Considerato l’accumulo record di debito delle imprese non finanziarie a partire dalla crisi finanziaria, ciò è potenzialmente preoccupante. Infatti, insieme alla ristrutturazione del debito, il nuovo capitale proprio dovrebbe fornire parte della soluzione ai bilanci sovraccarichi.
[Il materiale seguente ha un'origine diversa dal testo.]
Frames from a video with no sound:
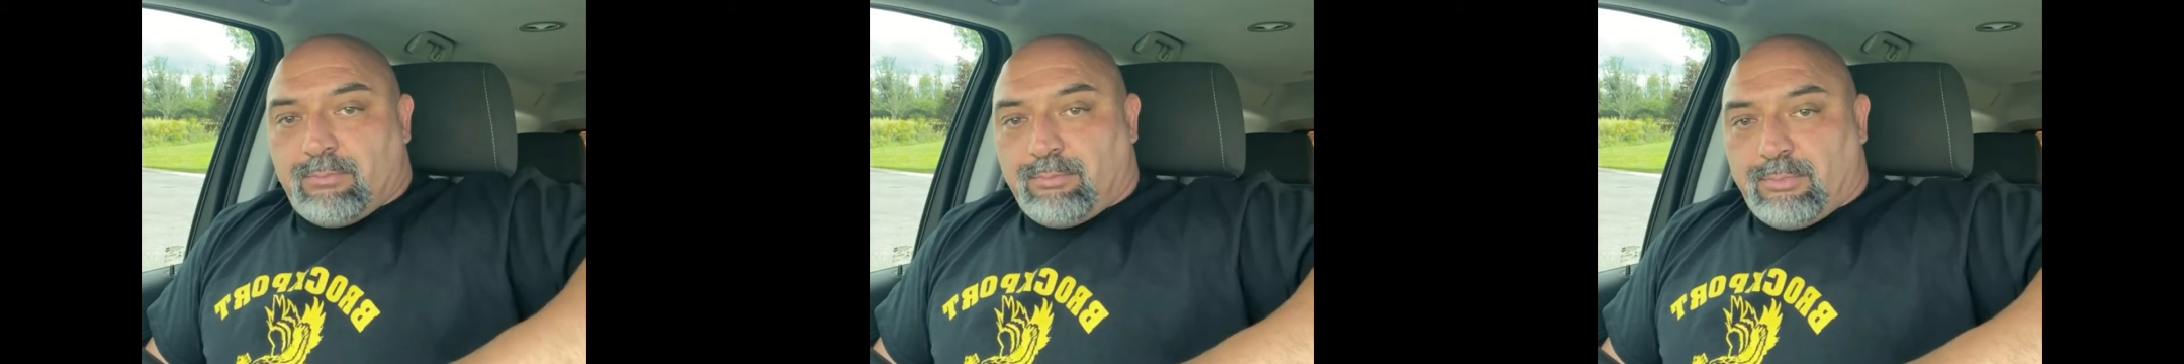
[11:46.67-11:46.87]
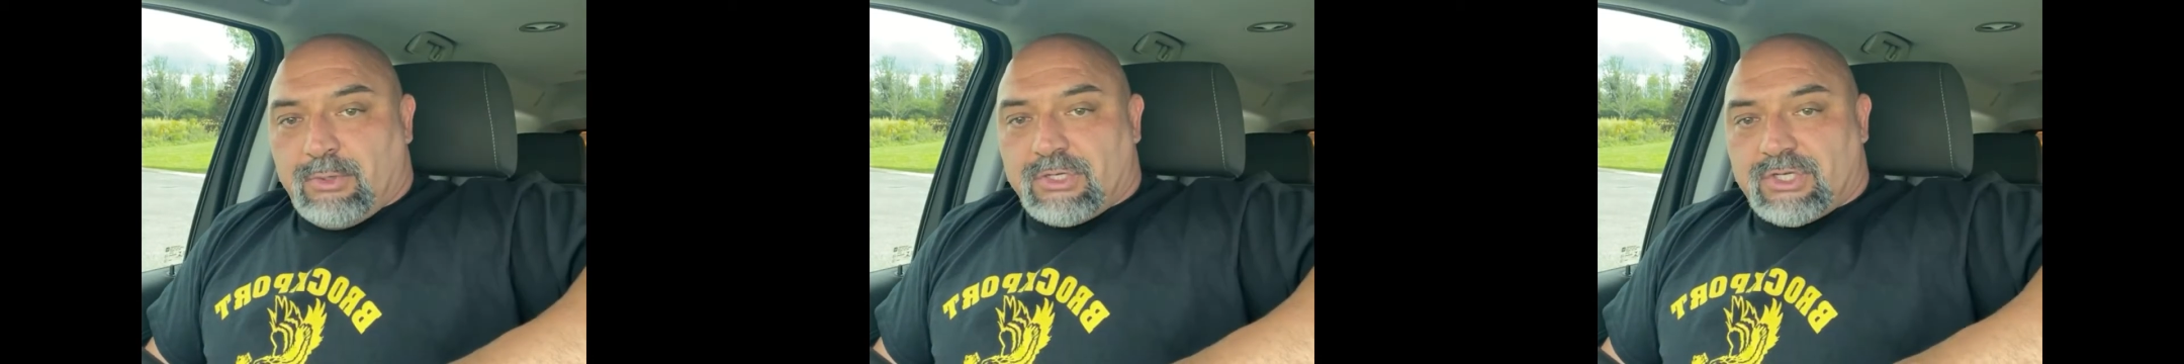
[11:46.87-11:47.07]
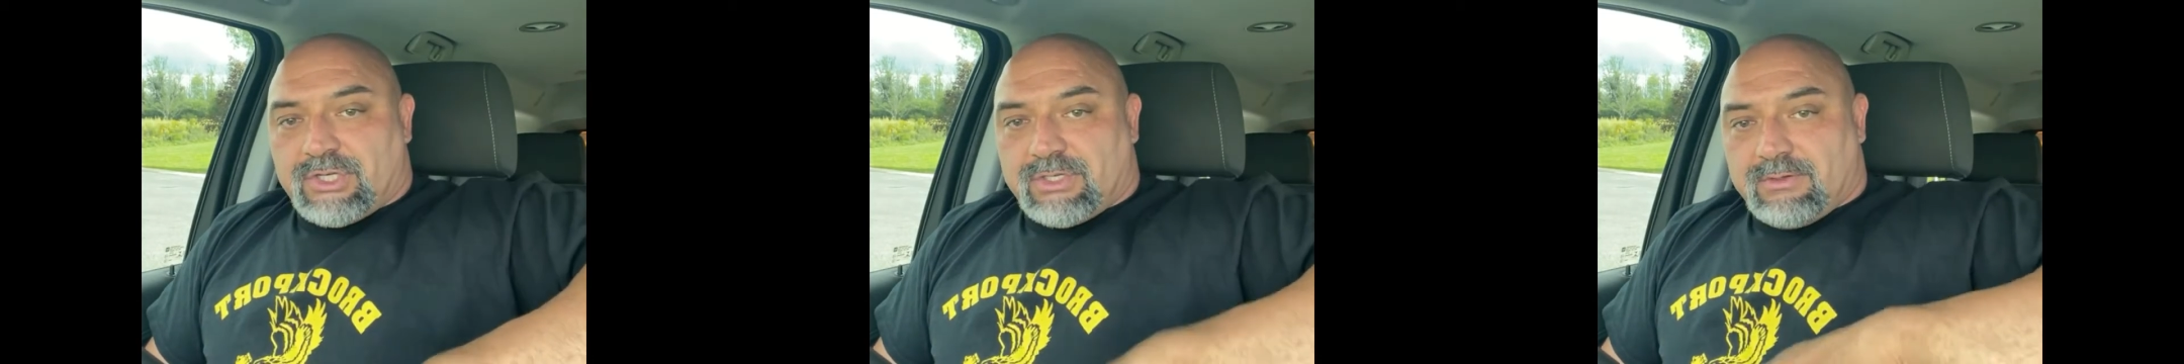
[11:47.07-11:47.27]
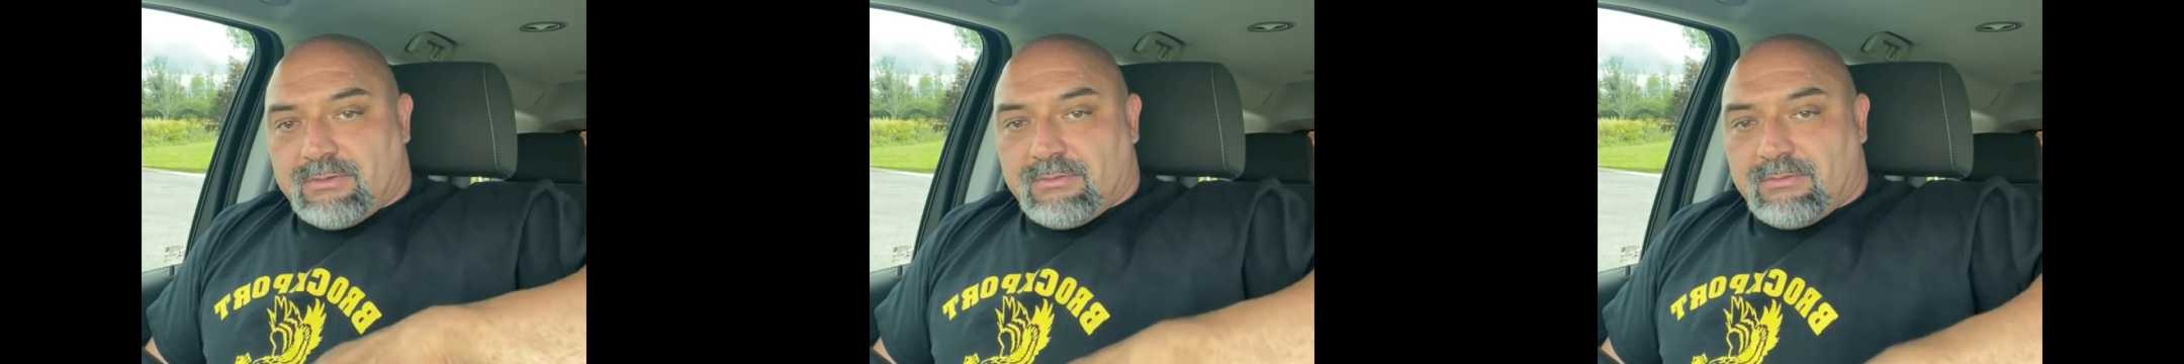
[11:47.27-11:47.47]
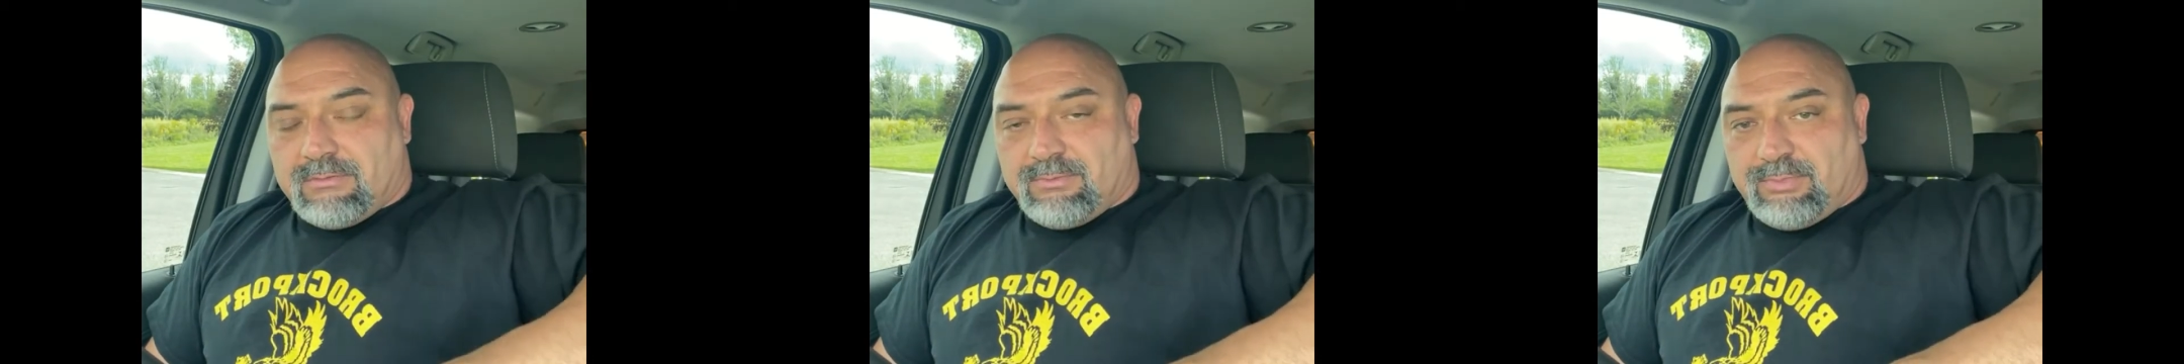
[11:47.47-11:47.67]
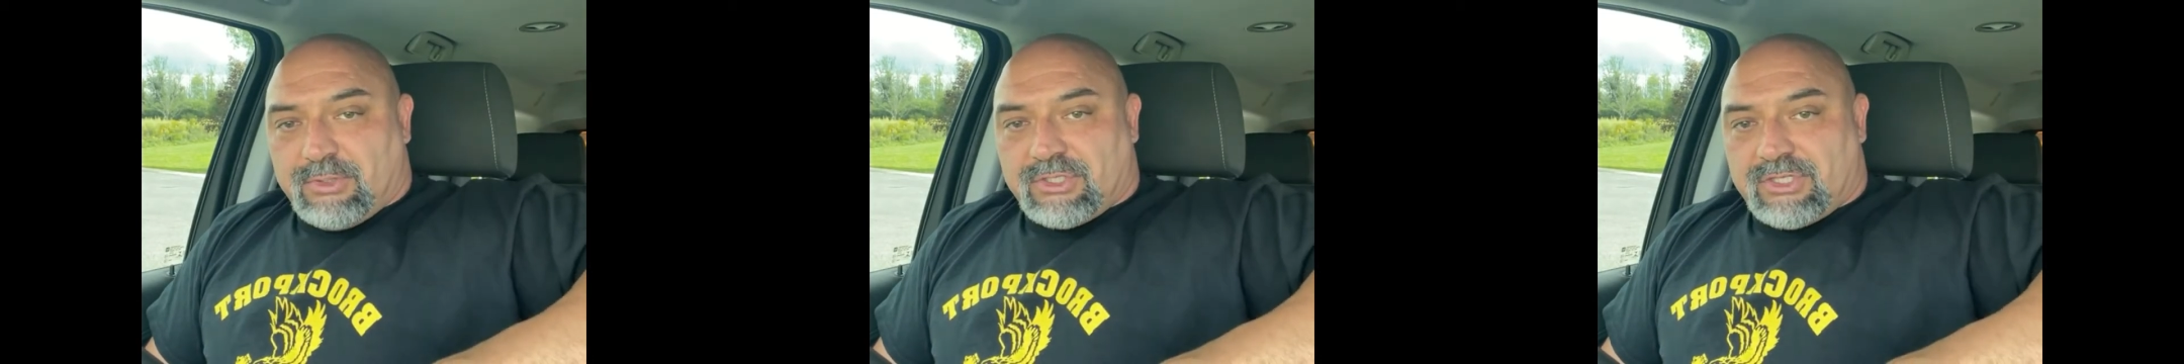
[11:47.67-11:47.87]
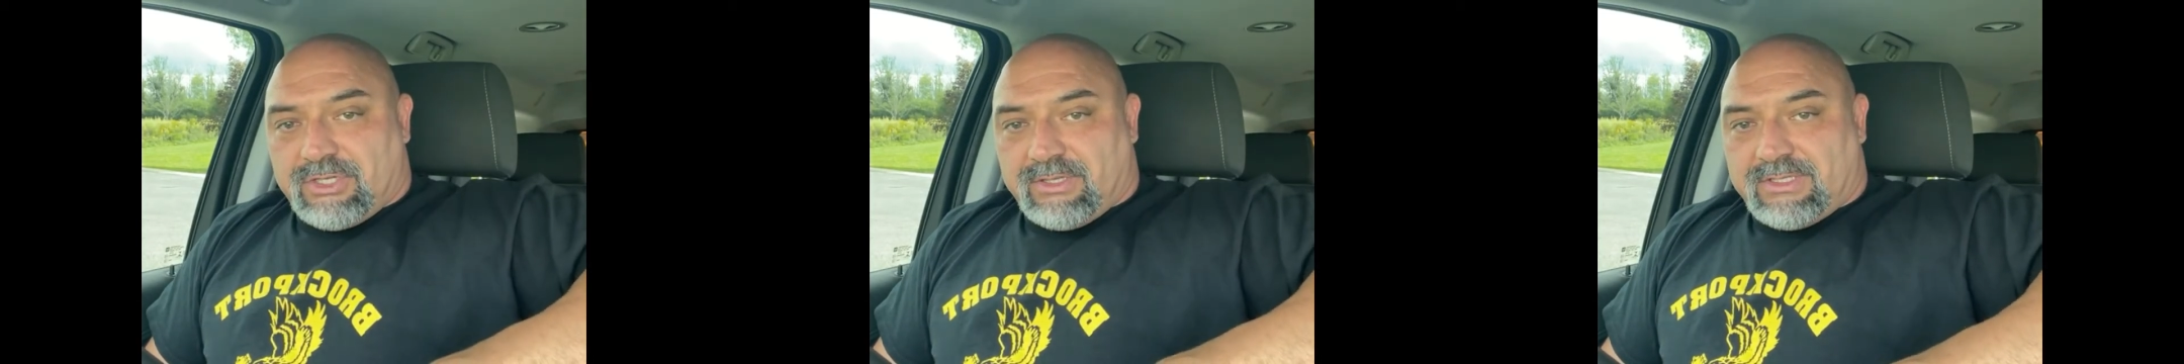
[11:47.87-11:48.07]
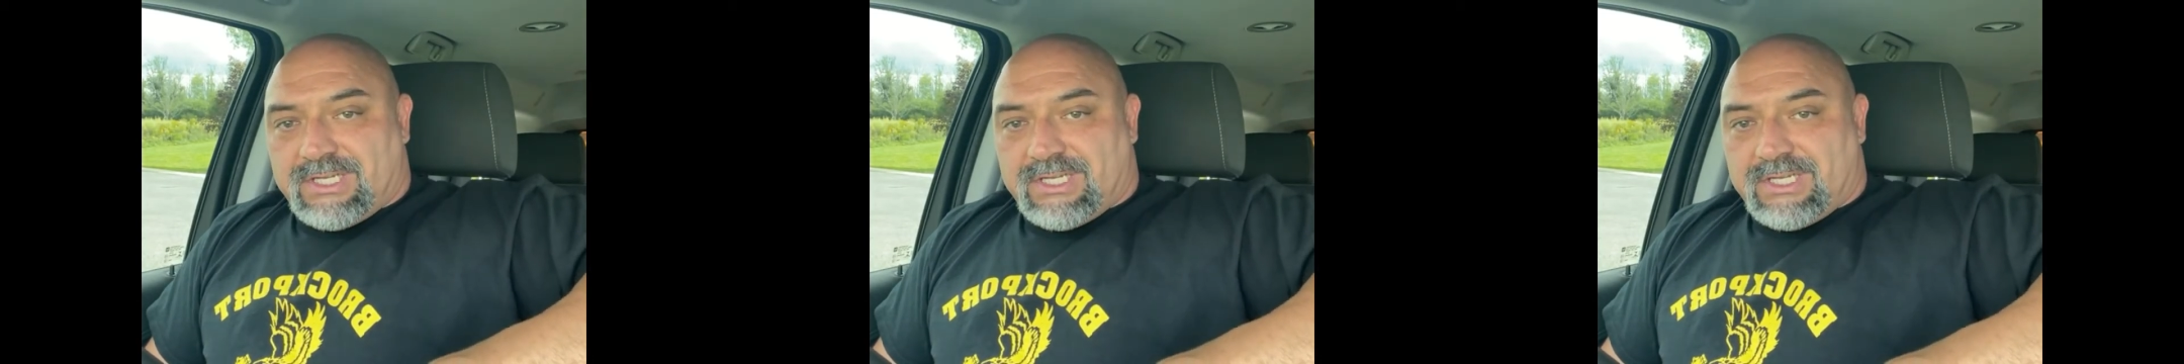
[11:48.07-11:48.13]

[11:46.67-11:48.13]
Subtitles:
push the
I grandi gestori di private equity ora sembrano più interessati a concedere prestiti alle aziende che ad acquistare azioni. Quindi la domanda è se i mercati pubblici possano fare ciò che è necessario. La buona notizia è che nel 2020, dopo lo scoppio della pandemia di Covid, le società non finanziarie quotate in tutto il mondo hanno raccolto la cifra record di 626 miliardi di dollari di nuove azioni. Pertanto, nonostante la contrazione, i mercati pubblici appaiono ancora in grado di svolgere una funzione centrale e vitale.